Despir-se desse falso conceito evolucionista que se quer existe dentro da Cultura Yorubá. Das noções de karma, de evolução, de trabalho, nada disto nos representa, esta nunca foi, não é e nem nunca será nossa Cosmologia.

São poucas pessoas que estão interessadas na Tradição.

Mas como propor a tradição cultural as pessoas antes de rever a sua?

Como cultuar Iracema e dar aula sobre Ndanderu e Yara?

Como falar em Dona Mariana e falar de cristianismo?

Como falar do Rei da Turquia e falar de Islamismo?

Como falar de Vó chica e falar de Nzambi e de Angola?

Se faltou falar do Nagô?

Se as pessoas anda perguntam sobre Olodumaré? Sobre Odú? Sobre egun? Não entendem Ipori? Fazem o sinal da cruz em frente a Igreja e enterram seus mortos vestindo o preto?

Não, não podemos desvestir um santo para vestir outro.

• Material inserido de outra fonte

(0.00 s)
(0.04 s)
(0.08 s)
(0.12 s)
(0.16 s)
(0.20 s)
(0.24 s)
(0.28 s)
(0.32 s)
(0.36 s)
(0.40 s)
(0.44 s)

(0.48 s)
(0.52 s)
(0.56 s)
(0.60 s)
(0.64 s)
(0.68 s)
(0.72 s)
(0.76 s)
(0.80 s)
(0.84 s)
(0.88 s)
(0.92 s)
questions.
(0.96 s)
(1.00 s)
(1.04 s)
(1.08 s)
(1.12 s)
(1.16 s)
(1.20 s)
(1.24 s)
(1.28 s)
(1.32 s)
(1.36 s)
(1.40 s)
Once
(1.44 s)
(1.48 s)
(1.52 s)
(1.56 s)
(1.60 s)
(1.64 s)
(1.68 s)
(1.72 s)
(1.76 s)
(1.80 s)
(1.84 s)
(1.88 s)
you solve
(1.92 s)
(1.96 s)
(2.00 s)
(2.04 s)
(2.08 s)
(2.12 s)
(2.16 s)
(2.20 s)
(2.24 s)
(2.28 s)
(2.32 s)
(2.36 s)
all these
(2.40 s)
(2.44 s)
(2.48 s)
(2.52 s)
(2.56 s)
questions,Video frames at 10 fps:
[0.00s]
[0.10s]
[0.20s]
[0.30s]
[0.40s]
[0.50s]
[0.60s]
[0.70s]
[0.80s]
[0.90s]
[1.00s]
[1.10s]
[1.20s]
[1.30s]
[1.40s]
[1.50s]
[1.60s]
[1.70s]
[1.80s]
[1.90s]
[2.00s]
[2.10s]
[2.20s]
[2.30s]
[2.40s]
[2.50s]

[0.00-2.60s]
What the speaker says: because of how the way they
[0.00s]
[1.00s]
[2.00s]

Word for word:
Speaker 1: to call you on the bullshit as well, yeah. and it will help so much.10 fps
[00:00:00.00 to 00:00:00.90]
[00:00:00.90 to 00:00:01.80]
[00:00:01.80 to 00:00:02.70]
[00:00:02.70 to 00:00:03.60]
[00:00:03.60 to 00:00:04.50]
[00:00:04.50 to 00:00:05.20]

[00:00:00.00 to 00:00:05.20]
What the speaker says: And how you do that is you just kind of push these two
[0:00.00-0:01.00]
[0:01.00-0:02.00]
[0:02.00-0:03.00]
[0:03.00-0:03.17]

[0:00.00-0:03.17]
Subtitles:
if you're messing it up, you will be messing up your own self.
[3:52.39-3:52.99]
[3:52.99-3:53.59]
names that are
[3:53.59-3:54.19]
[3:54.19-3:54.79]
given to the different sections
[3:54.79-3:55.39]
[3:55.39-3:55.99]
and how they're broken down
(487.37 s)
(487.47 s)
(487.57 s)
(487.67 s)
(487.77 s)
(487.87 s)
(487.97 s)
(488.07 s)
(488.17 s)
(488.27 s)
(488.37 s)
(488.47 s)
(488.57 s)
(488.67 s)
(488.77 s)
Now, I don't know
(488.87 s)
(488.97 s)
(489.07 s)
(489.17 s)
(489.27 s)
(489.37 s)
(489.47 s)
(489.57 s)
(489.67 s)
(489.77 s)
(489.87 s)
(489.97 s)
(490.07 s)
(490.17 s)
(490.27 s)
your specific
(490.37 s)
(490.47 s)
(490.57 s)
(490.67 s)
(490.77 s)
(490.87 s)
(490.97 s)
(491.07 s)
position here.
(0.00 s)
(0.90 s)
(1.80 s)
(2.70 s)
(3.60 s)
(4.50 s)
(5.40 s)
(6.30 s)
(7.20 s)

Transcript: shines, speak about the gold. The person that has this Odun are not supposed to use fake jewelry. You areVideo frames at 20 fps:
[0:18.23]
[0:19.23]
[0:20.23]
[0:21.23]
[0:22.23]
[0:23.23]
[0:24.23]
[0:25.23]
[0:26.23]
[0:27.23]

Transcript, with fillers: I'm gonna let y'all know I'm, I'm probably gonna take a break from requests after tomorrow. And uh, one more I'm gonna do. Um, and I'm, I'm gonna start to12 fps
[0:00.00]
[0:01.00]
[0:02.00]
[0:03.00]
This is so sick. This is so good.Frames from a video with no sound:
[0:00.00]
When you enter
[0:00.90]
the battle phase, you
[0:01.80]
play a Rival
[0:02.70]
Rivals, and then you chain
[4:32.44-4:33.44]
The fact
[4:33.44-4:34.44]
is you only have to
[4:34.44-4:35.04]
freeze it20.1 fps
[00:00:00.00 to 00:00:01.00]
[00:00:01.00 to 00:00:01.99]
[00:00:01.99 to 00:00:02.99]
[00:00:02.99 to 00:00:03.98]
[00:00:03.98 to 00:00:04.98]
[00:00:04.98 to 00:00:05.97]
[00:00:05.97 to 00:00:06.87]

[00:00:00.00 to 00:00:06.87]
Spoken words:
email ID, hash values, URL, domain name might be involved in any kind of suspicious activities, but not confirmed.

Porque abrirei espaço para a feitiçaria, abrirei espaço para o esquecimento dos deuses.

Porque pedir a Ossanha a cura para as doenças se tenho o preto-velho?

Porque pedir proteção de Ogun se tenho o caboclo?

Então o que deve ser entendido é que nossa casa é o templo deus deuses e é a eles que servimos. E antes de lembrar “os mortos dos outros” devemos começar o exercício pelos nossos

A quanto tempo você não louva ancestral? a quanto tempo você não vai ao túmulo de sua avó?

E nossa casa também possui culto a ancestralidade.

Continuaremos nossas palestras sobre a “origem da umbanda” “o ressignificado dos orixás no brasil”, “o mundo dos encantados”, “a cosmovisão yorubá sobre a morte”, mas não, não estamos preparados para assumir outras culturas, mas não abrirei mão de munir todos aqueles que aqui congregarem conosco de ferramentas para desconstruções de invenções, deturpações como é o que infelizmente se encontra instalado em solo brasileira, não por culpa dos africanos, mas por culpa da escravidão.